No request to allow the Peshlakais to live at the monument has been submitted to Congress, but the family has an advocate in Democratic U.S. Rep. Ann Kirkpatrick. The congresswoman said that while federal land-management policies have evolved over the years, “we cannot forget that the people who have emerged with the land are inseparable.”

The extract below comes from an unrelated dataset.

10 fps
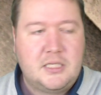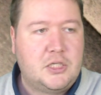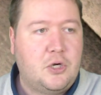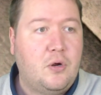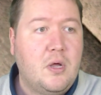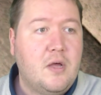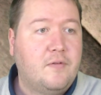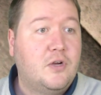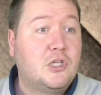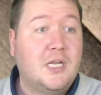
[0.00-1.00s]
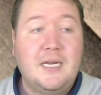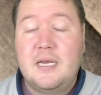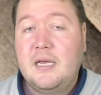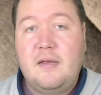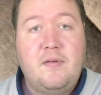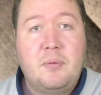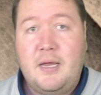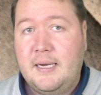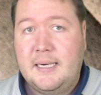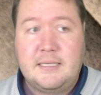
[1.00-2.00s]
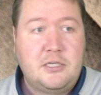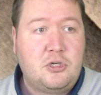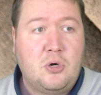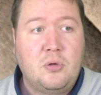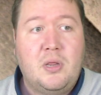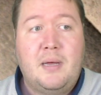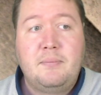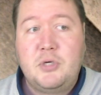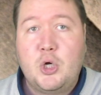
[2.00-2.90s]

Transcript: So firstly, if you're playing against a strong club,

Across the West, few American Indians remain on lands that have become iconic tourist destinations managed by the federal government. The Grand Canyon set aside a housing complex for Havasupai tribal members displaced by the national park. Navajos also live at Canyon de Chelly National Monument near Chinle, but the land is Navajo-owned, and the monument is jointly managed by the tribe. The 38 sites in four states that make up the Nez Perce National Historical Park include reservation land.
Smith has a rare letter of authorization from the Park Service allowing lifetime residency at Wupatki. Her daughter, Helen Peshlakai Davis, gave up a right to pursue residency at the monument in exchange for land north of Flagstaff.
Davis said the Park Service didn’t fully explain what she was signing, and she contends the agreement should be invalidated. In Navajo belief, she is tied to Wupatki land because her umbilical cord is buried there beneath a sheep corral.
The Park Service believes the agreement should stand.
While the Peshlakai family once had free reign of the monument’s more than 35,000 acres, Smith now lives on a much smaller plot without the sheep she once had but with amenities like electricity and running water that she grew up without. Smith said any Navajo family who traces their ancestry to the clans that settled the area should be welcomed back.
“It belongs to them ... everything that’s here,” Smith said through a Navajo interpreter.